365日のラブストーリー
 言いかけて、神長は黙りこんだ。唇に人差し指を当て、ドアの方に向く。彼は音を立てないようにそっと立ち上がり、ドアに耳をつけた。それから「いる」と唇の動きで有紗に伝えてきた。

 有紗は起き上がって姿勢を正した。アルコールが入るとトイレが近くなるからドアの向こうにいるのは父かもしれない。ずっと耳をそばだてていたのだろうか。それとも、今たまたま通りすがっただけだろうか。

 神長はまた布団に戻ってきて、有紗に耳打ちした。

「そこに誰かいますね。
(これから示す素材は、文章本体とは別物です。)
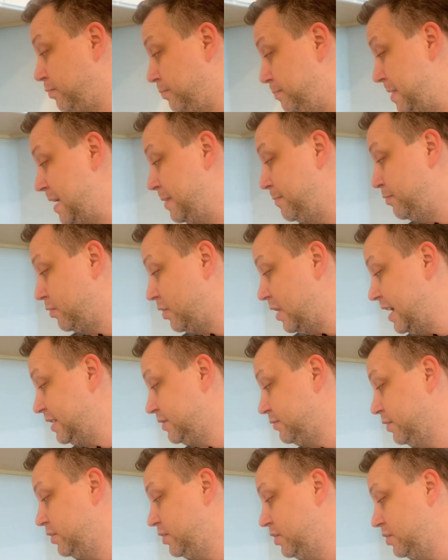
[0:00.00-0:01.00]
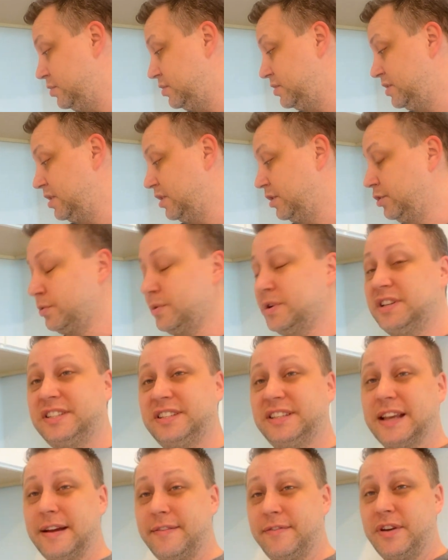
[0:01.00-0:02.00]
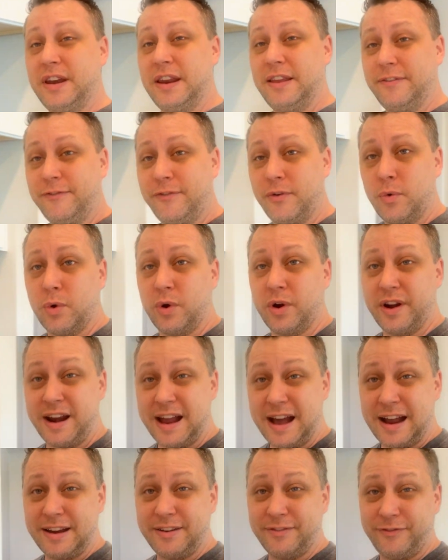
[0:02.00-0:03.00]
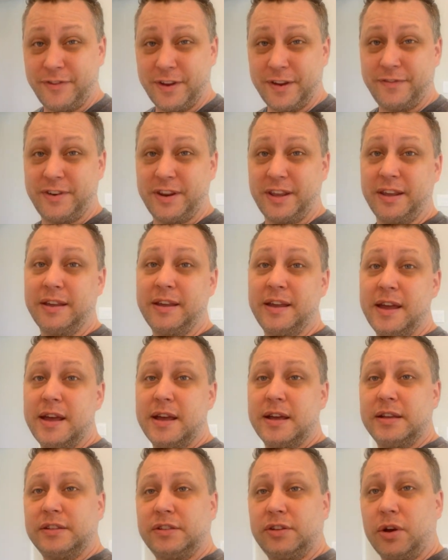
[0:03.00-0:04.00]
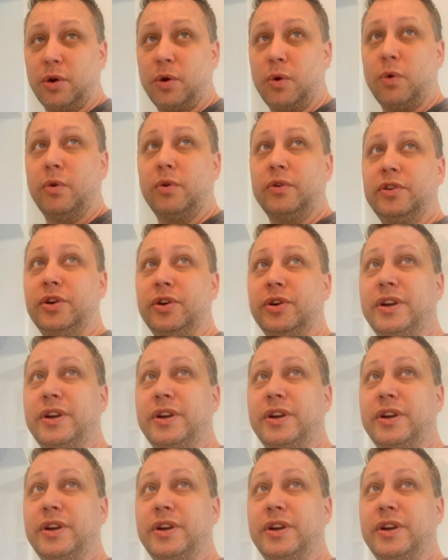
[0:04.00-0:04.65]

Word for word: been price reduced to 374 950 so you're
ドア越しにどの程度話が聞こえるものなのかわからないけど、とりあえず今有紗がここにきていることはバレてるな。まあ別にやましいことはしてないし問題ないですけれど」

「やましいことあります、わたし廉さんだけ気持ちよくなってもらうって言っちゃった」
「とりあえずそれが聞こえていたかどうか確認してみましょうか」

 どうやって? そう思っていると、有紗は椅子に座るように指示された。神長は布団の上に座ったまま、ドアに向き直る。それから、さっきまで話していた声の大きさで外に向かって呼びかけた。